January 30, 2005

A repressive society?

Most of us reflect some time or other on our own small roles in the great machinery of the world around us. We read our newspapers, visit blogs, look at TV, surf the web and perhaps engage in some idle conversation over lunch with people we find have more or less the same outlook on life as we do ourselves. We choose our own battlefields and usually end up winning a social or political battle over people we will probably never meet or for that matter even listen to. Very few of us will put ourselves in a situation where we honestly listen to someone who has a greatly divergent opinion from our own. We act this way out of intellectual sloth and perhaps some lack of social gumption.

We cherish our individual freedoms, but don’t reflect on them very often, because most of us live in a society where we are daily reminded of our “rights” by those we have chosen to be our proxies, our elected politicians. Our representatives in government also tell us that our individual rights are inherently dependent on consensus, i.e. subjugating our own liberty for the good of others. This is the core of the welfare state, and is only possible where we relinquish our individual freedom to the – shall we say – whims of a legitimate government.





As one of my blog colleagues so wisely has pointed out, the Constitution of the United States supposedly guarantees a number of individual freedoms from the government. In Sweden we ourselves abrogate many of our own civil liberties for the government, which in turn is supposed to act on our behalf for the good of all.

That this abrogation or cession doesn’t work we can see all around us, even in the United States.
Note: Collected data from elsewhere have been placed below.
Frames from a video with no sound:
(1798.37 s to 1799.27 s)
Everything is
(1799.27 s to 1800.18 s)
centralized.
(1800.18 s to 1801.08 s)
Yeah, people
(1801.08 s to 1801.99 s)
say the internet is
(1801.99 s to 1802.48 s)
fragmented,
There the government has instituted the Patriot Act. Section 215 of the Act modifies the rules on records searches so that third-party holders of your financial, library, travel, video rental, phone, medical, church, synagogue, and mosque records can be searched without your knowledge or consent, providing the government says it's trying to protect against terrorism. In Sweden, where a fifty percent or more rate of taxation befalls a large portion of the population, where sales taxes are twenty-five percent on most goods and where each individual’s personal ID number can be found in countless governmental and private databases, these infringements are excused by political mumbo-jumbo about the “good of all” and even worse “solidarity” a well-worn term for political repression.

Solidarity? Oh, come on.



The word solidarity entails an active choice on those involved. Solidarity by proxy is often an empty illusion, but is extremely convenient for the bolstering of political power. We saw this for example in the former socialist countries of Eastern Europe and expressly manifested in May Day parades. We see it in Sweden where the trade unions entertain an almost incestuously political relationship with the ruling Social Democratic party. We see it in the United States where anti-terrorism measures become a panacea for the adverse effects of politics engineered by a thirst for power.
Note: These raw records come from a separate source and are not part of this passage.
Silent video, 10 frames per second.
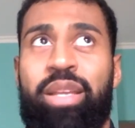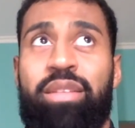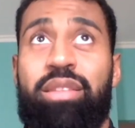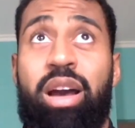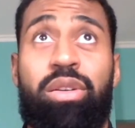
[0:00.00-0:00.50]

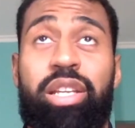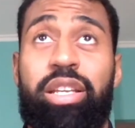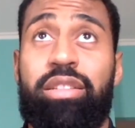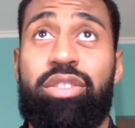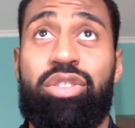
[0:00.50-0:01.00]
So I
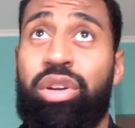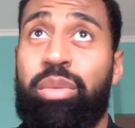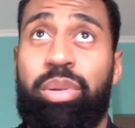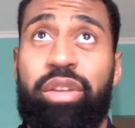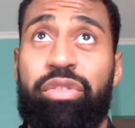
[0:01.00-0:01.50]
only started
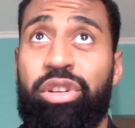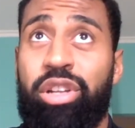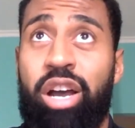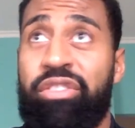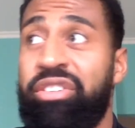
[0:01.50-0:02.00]
playing for the
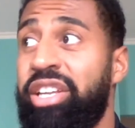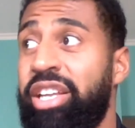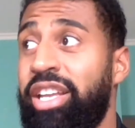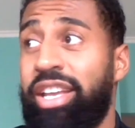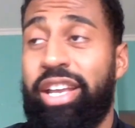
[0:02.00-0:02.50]
love of it,
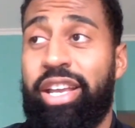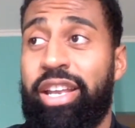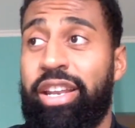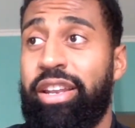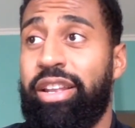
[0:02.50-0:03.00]

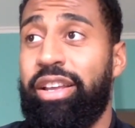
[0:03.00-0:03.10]
and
In both countries, politicians use a whole battery of euphemisms in order to placate worried citizens. What is surprising is that it works, and works well. Citizens in the United States relinquish civil liberties for the protection of all. Citizens in Sweden relinquish civil liberties for the common good. The euphemisms used by our elected representatives to excuse this repression are boundless. In the US, religious catchphrases and clichés work well; in Sweden, the litanies are more secular. What is common to both societies is the seclusion of power. Politically appointed civil servants align themselves with the politically correct philosophy of power and do their work behind doors, immune to the scrutinizing of private individuals.




What it boils down to is a need for a reinstatement of a wider freedom of information and also a need for a greater opportunity of “calling” political bluffs.

Unfortunately, we don’t do this. We gripe and then sit down for lunch and gripe some more with people who agree with us. If we really listened to others, we would also be able to hear ourselves more distinctly and in turn, ask of ourselves: What is the price of my civil liberty? What is my place, my real place in the society around me? Until we do engage in this kind of intellectual decontamination we will be “blessed” with a continuing stream of power-hungry leaders, more interested in furthering their own good than yours or mine.

1 comment:

Kat said...

Holy cow, batman, you get it. I don't dig the patriot act either, by the way.

I do believe in limited government because "power corrupts, absolute power corrupts absolutely".

Didn't know we were on the same page, heh?

Just because you support a certain group on a certain agenda item, because you deem it important, doesn't mean that you have to support all of their agenda items and can't work against them.

Gay marriage and the patriot act are two of them. I don't dig making an amendment for that cause, we didn't need it before and we don't need it now.

Limitation and protection "from" government is the way to go. Of course, we have to be careful what we vote on because you might get something you don't like in the process. It is a tough balancing act.